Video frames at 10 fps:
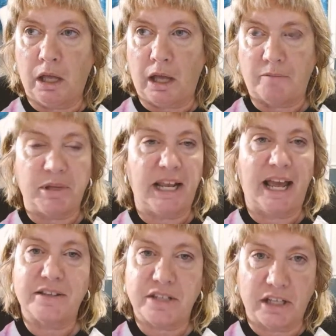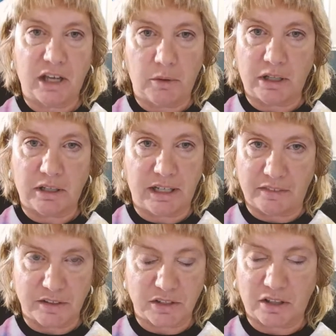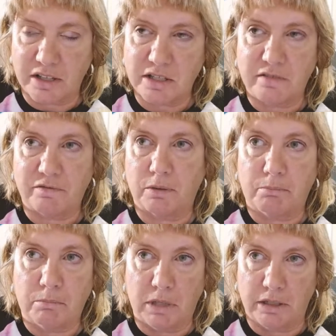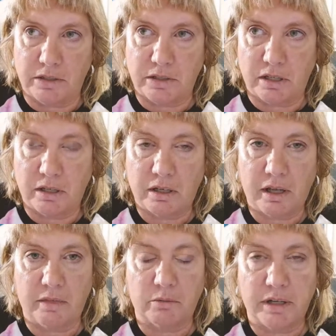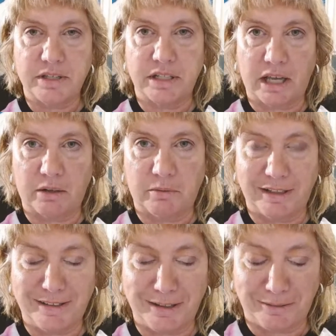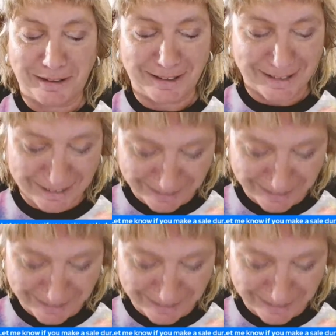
I've been asked to go and clean out this closet for months. And the reason I don't want to do it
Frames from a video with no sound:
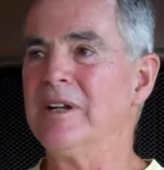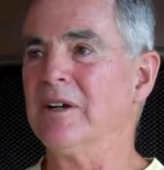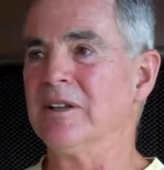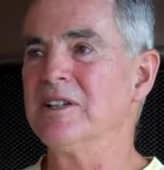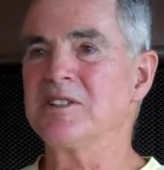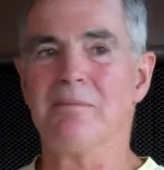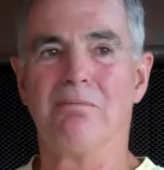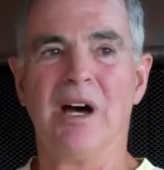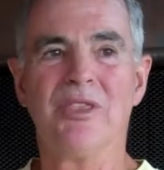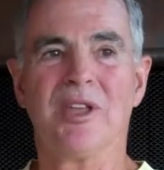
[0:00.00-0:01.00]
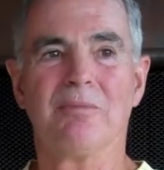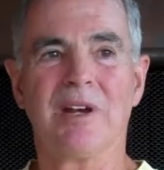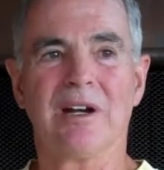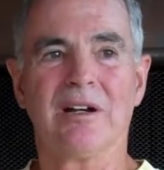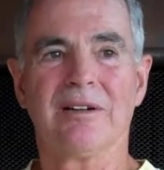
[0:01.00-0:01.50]
at least a month up
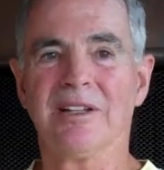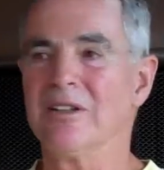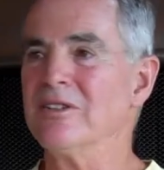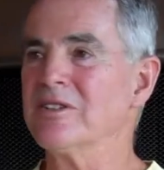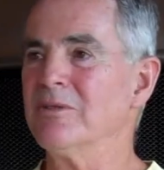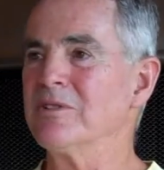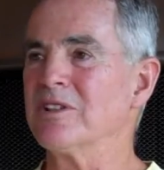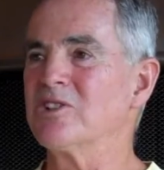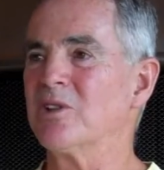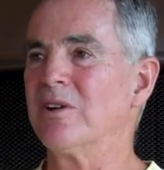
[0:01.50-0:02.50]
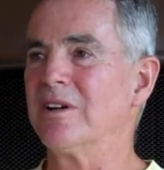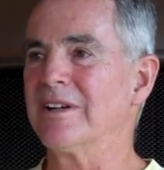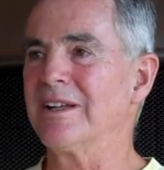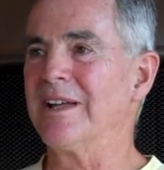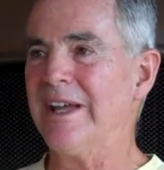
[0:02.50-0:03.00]
here because it was a chore
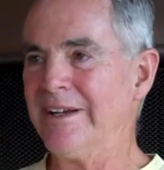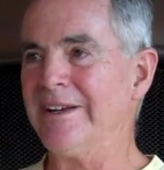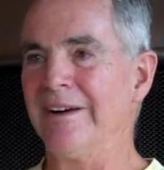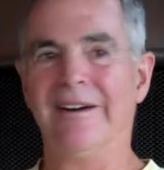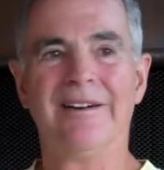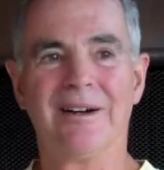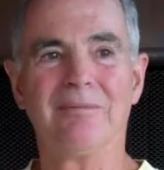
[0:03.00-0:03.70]
to get here.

> _Goal of the exercise_
Please write the data out again exactly, but do not carry over the pictures.

> _Output for this exercise_
Video frames at 10 fps:
I've been asked to go and clean out this closet for months. And the reason I don't want to do it
Frames from a video with no sound:
[0:00.00-0:01.00]
[0:01.00-0:01.50]
at least a month up
[0:01.50-0:02.50]
[0:02.50-0:03.00]
here because it was a chore
[0:03.00-0:03.70]
to get here.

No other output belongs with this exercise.